(Stored items)
_ _ _

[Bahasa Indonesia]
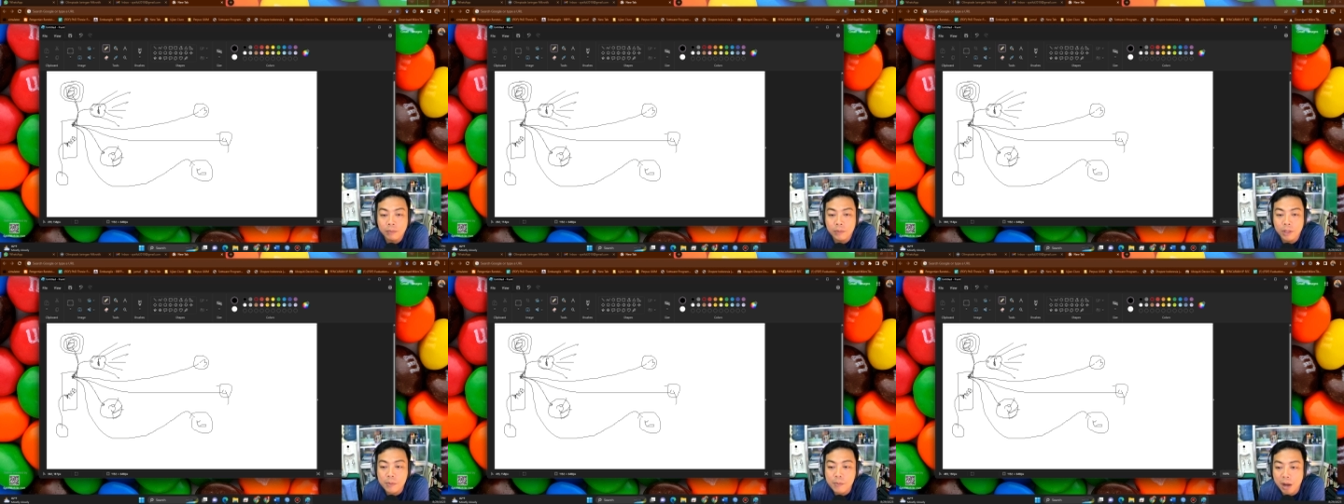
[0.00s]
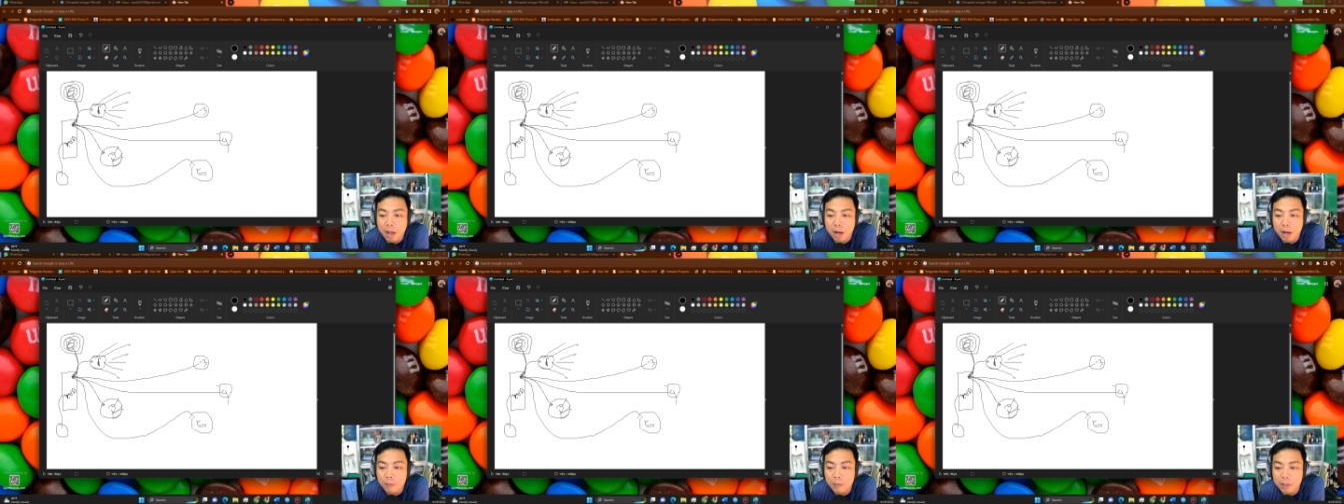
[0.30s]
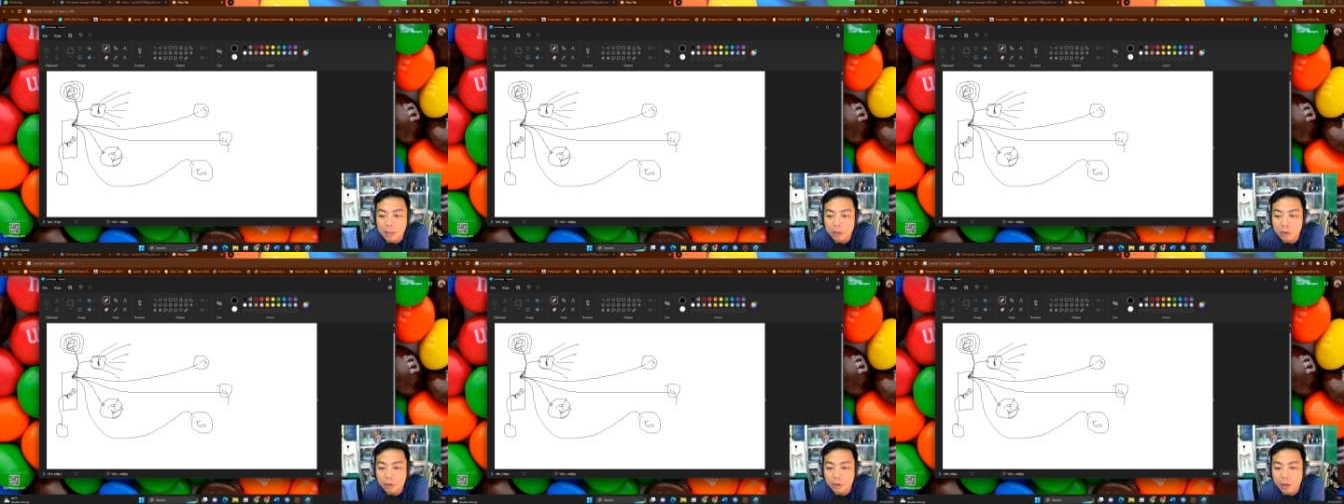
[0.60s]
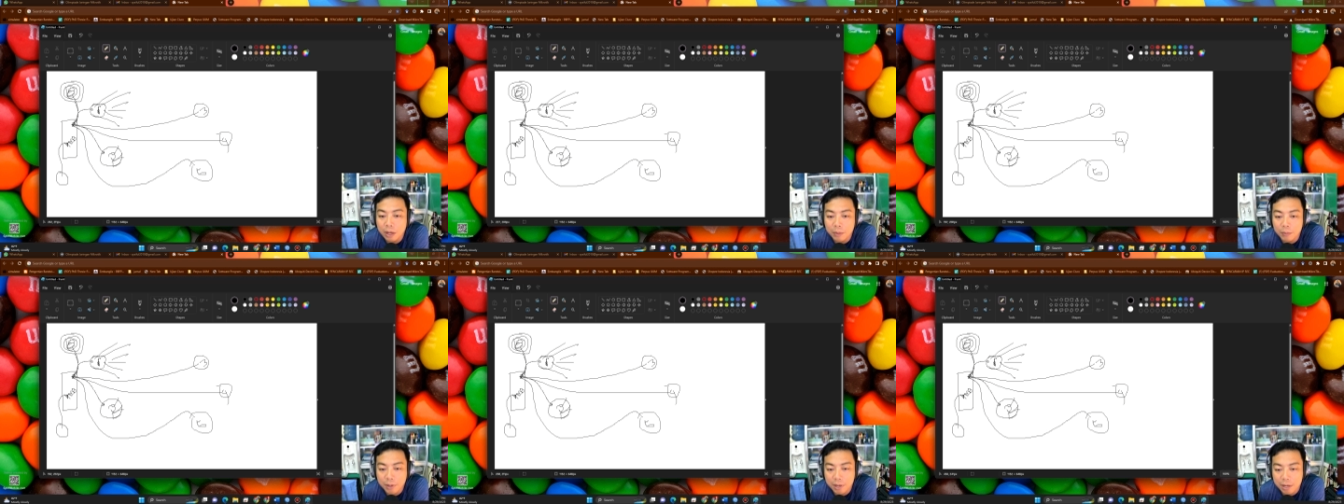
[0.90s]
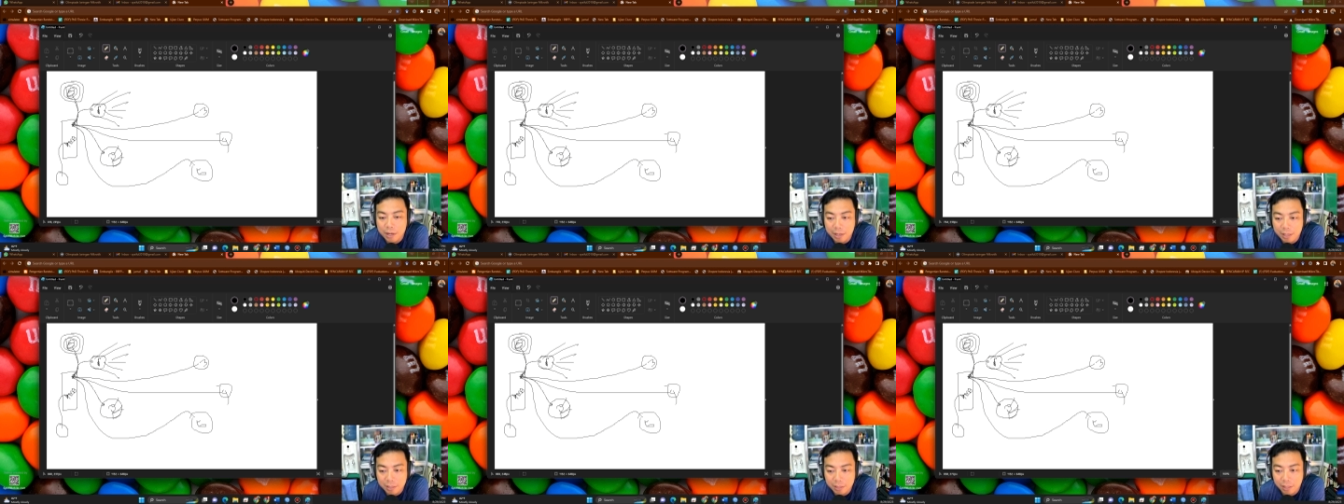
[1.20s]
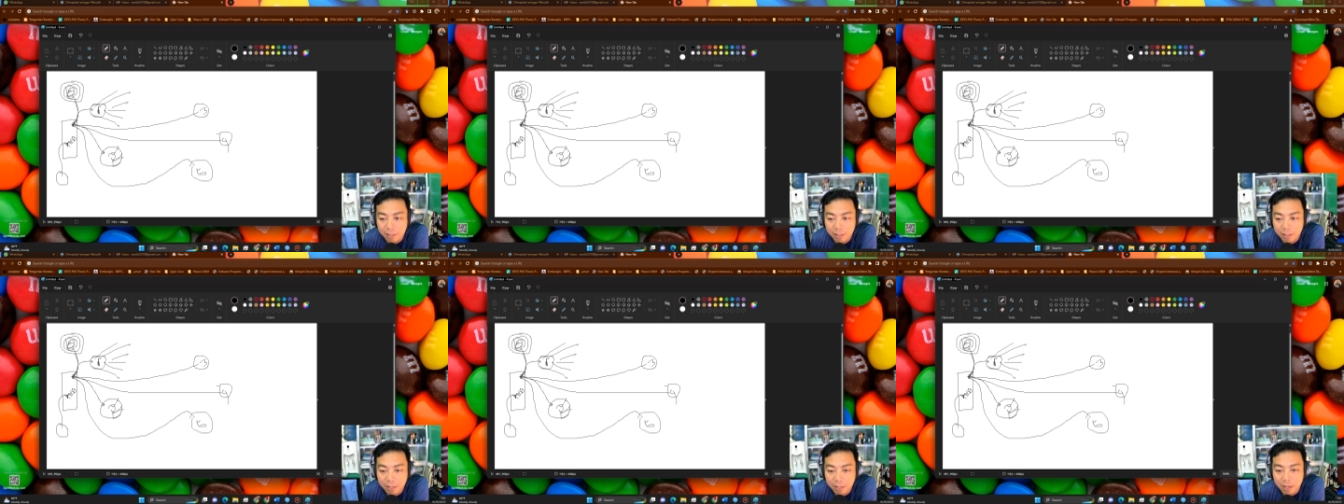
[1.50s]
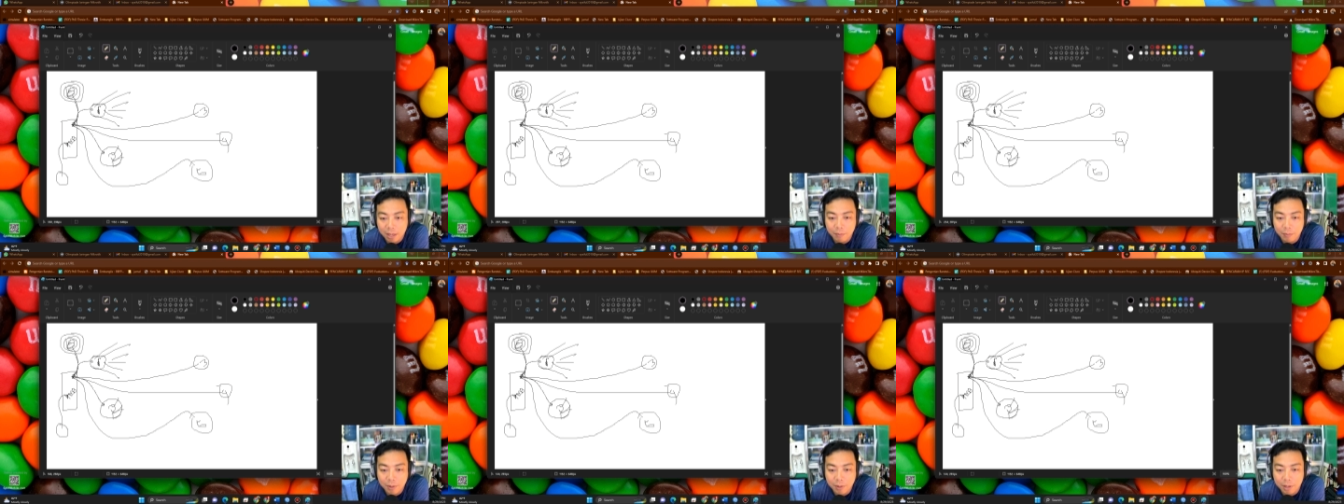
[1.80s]
dia bakal bentrok IP address-nya.
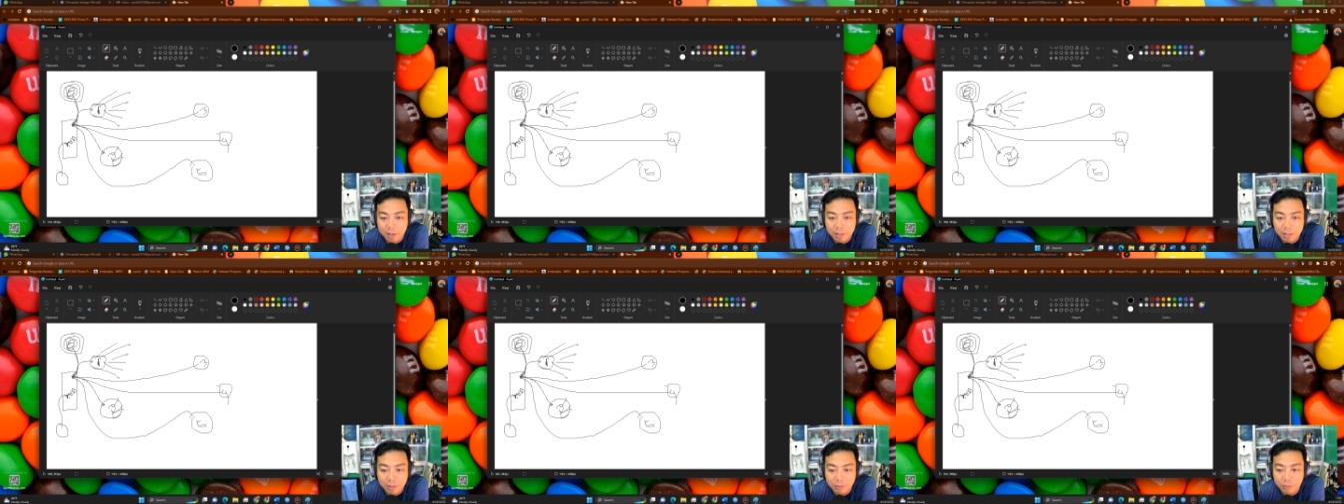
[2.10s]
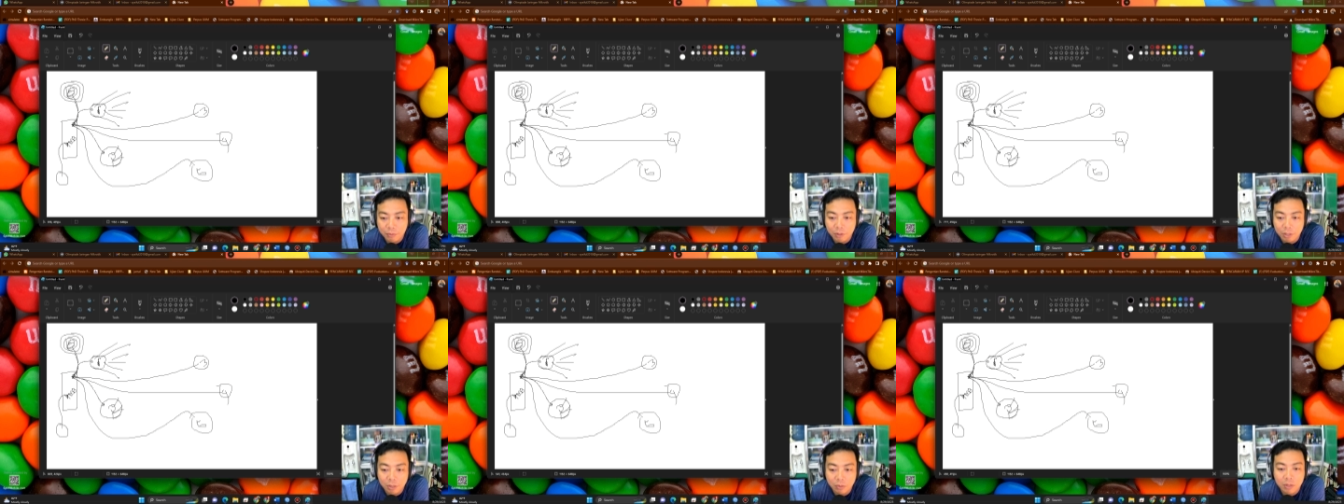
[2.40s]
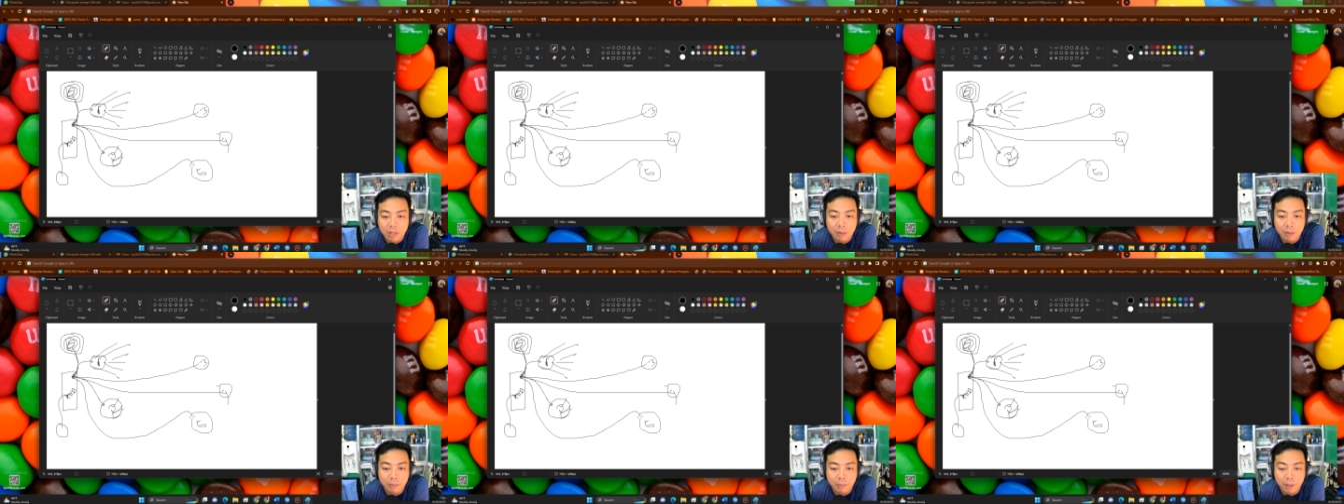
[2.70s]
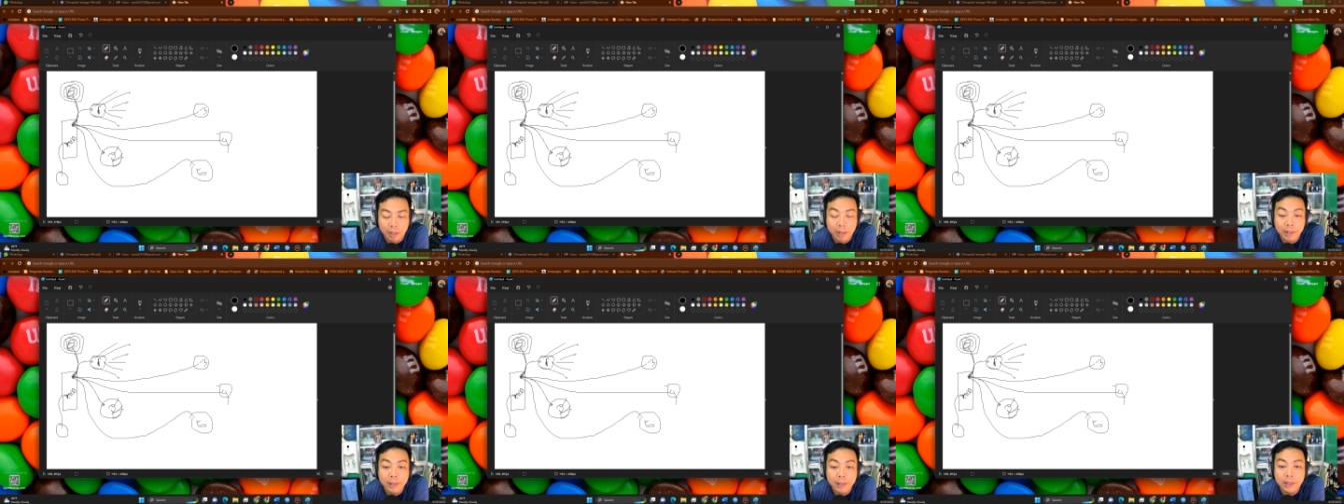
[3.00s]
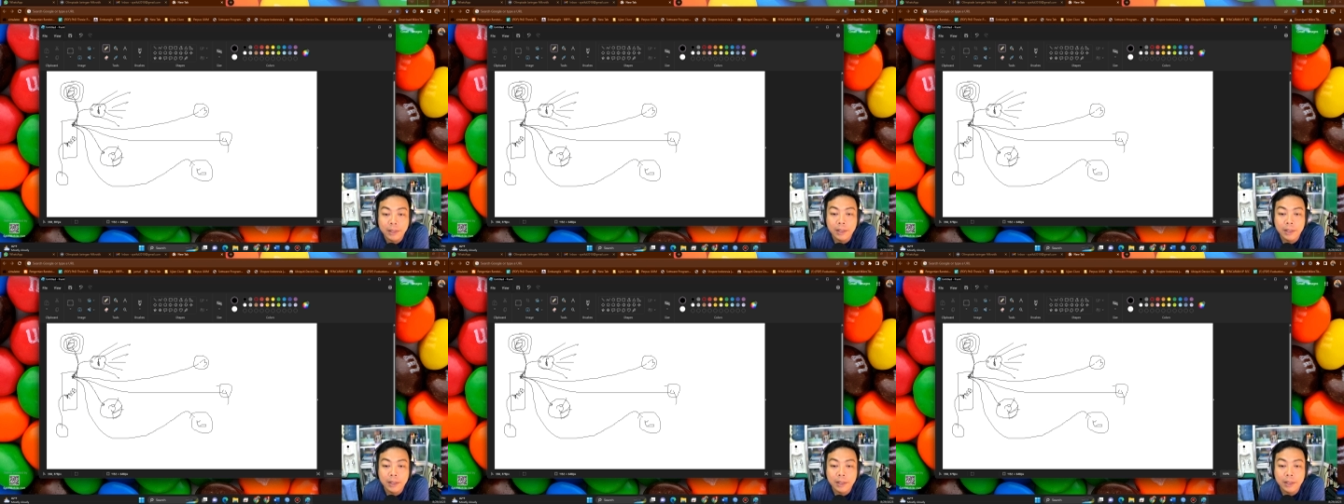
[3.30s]
Karena IP address default itu sama.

_ _ _

Transcribe each entry exactly, pictures excluded.

[Bahasa Indonesia]
[0.00s]
[0.30s]
[0.60s]
[0.90s]
[1.20s]
[1.50s]
[1.80s]
dia bakal bentrok IP address-nya.
[2.10s]
[2.40s]
[2.70s]
[3.00s]
[3.30s]
Karena IP address default itu sama.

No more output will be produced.